------ SOURCE MATERIAL ------
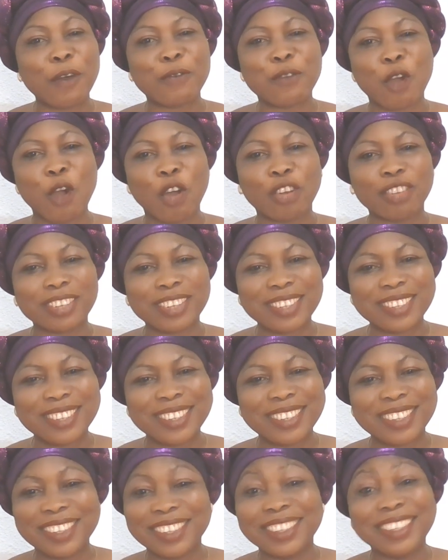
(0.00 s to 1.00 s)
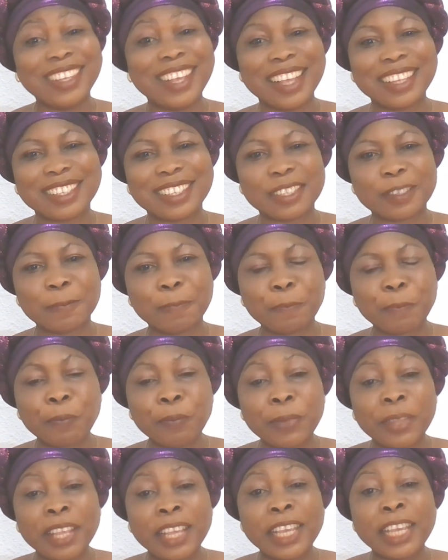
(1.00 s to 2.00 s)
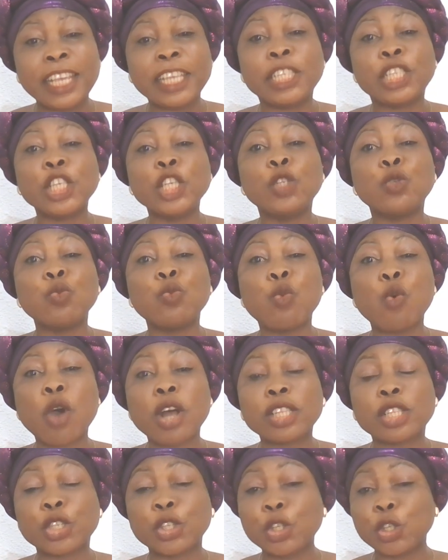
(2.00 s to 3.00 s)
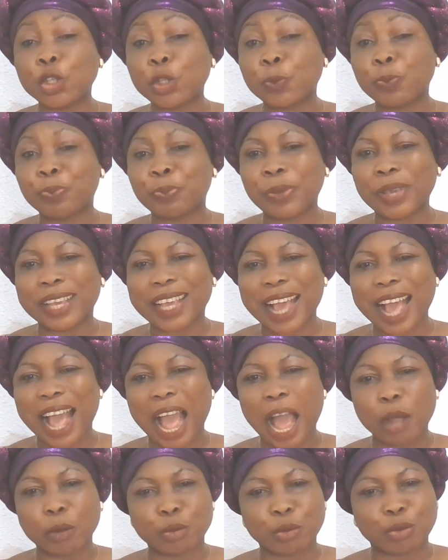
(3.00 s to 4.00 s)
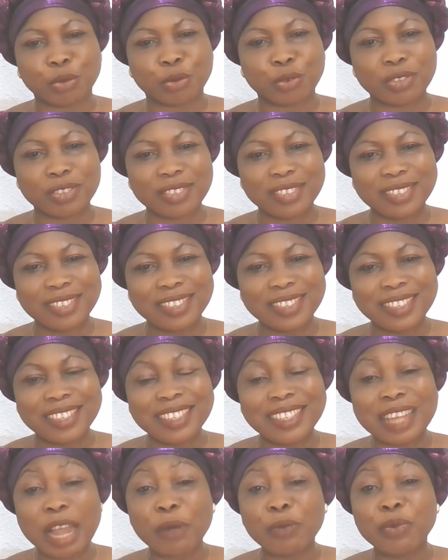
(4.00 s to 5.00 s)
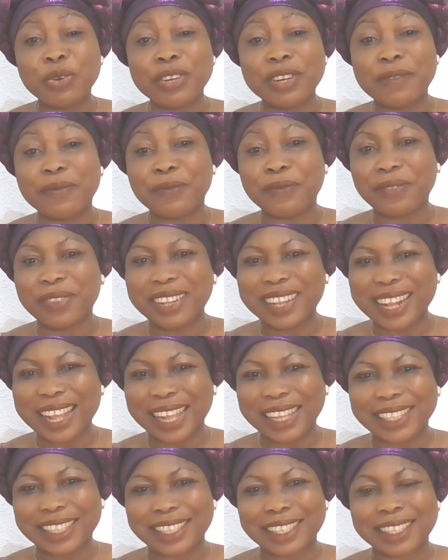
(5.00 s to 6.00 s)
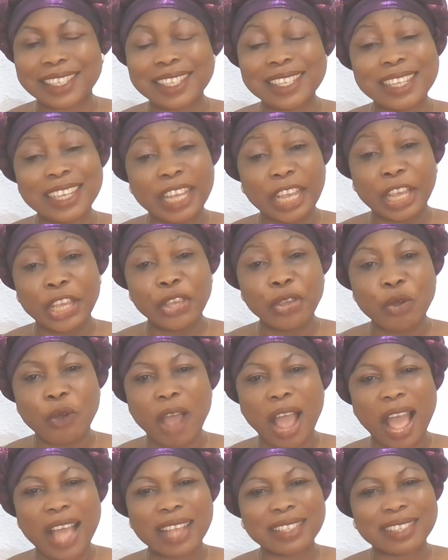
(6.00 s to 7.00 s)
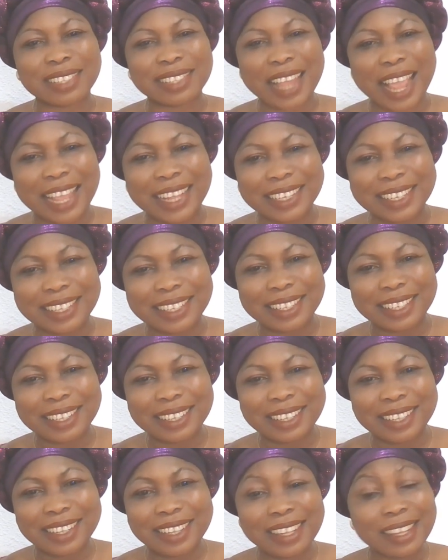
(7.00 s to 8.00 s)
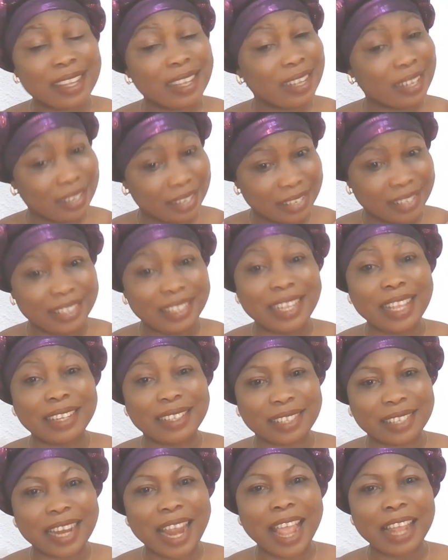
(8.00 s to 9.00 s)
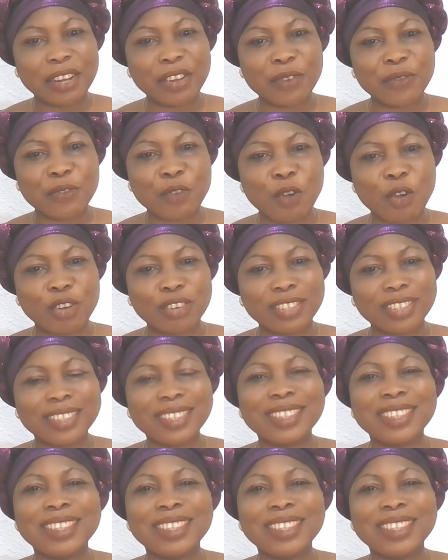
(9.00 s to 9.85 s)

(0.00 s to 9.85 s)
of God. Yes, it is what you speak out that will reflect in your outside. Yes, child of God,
------
------ SOURCE MATERIAL ------
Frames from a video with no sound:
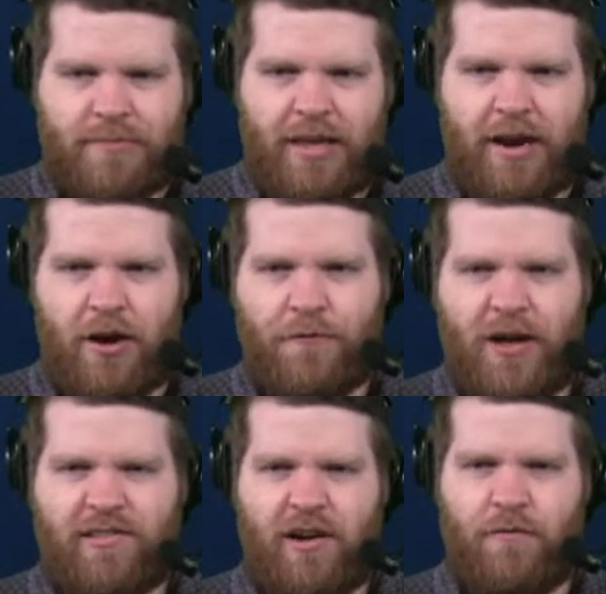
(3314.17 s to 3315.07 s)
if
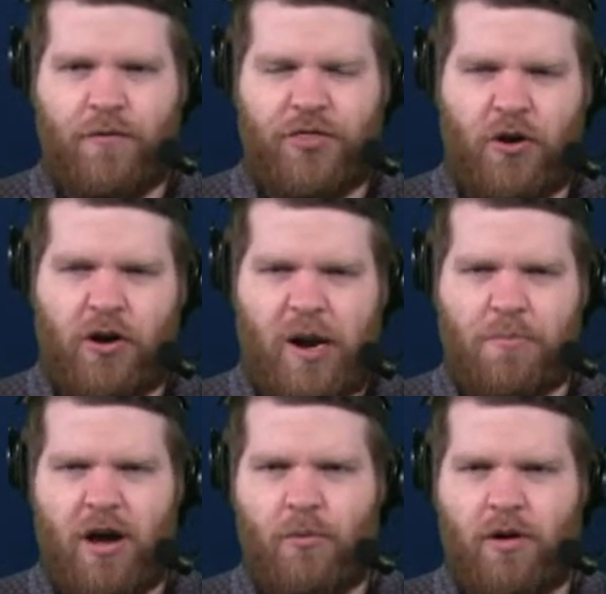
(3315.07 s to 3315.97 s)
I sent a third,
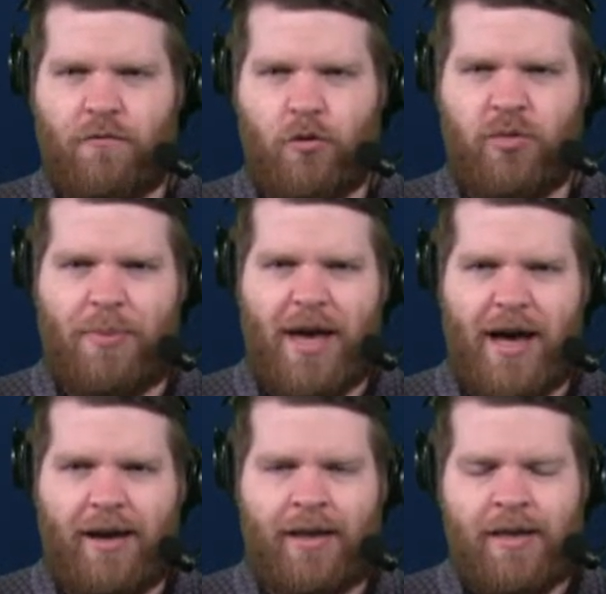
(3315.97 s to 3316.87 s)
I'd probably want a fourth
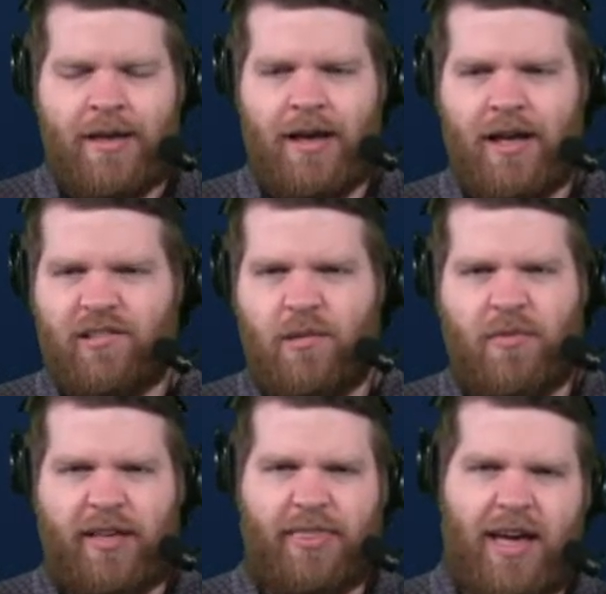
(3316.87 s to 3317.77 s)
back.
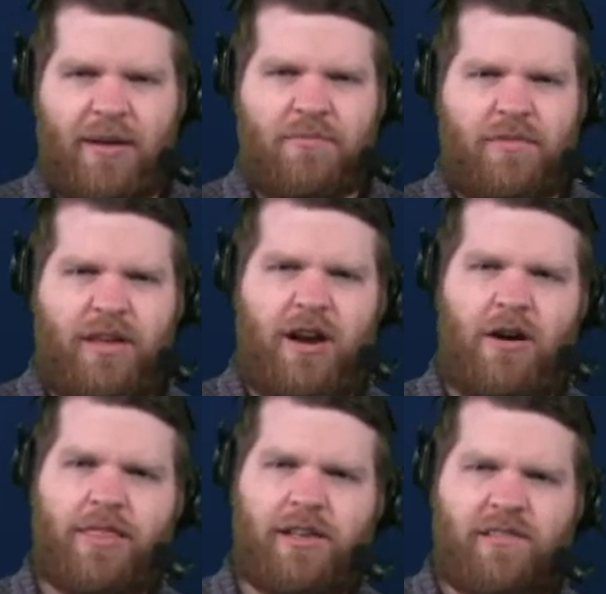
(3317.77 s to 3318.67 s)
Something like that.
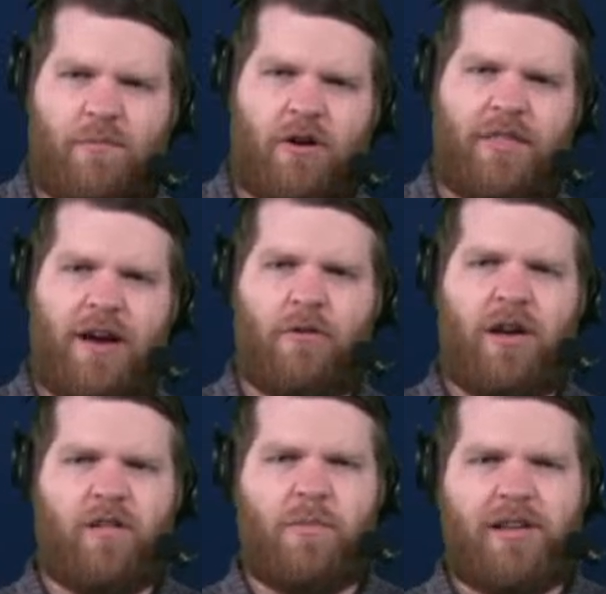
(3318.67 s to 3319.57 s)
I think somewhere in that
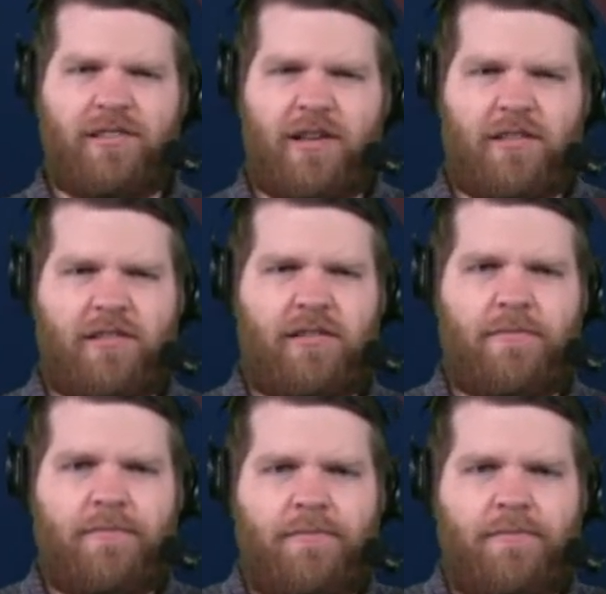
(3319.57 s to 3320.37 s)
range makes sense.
------
GOAL OF THE EXERCISE:
Work from the entries above. Set down exactly and only the lines from the line with "(0.00 s to 1.00 s)" to the line with "(9.00 s to 9.85 s)", both included, and leave the pictures out.

FINAL ANSWER:
(0.00 s to 1.00 s)
(1.00 s to 2.00 s)
(2.00 s to 3.00 s)
(3.00 s to 4.00 s)
(4.00 s to 5.00 s)
(5.00 s to 6.00 s)
(6.00 s to 7.00 s)
(7.00 s to 8.00 s)
(8.00 s to 9.00 s)
(9.00 s to 9.85 s)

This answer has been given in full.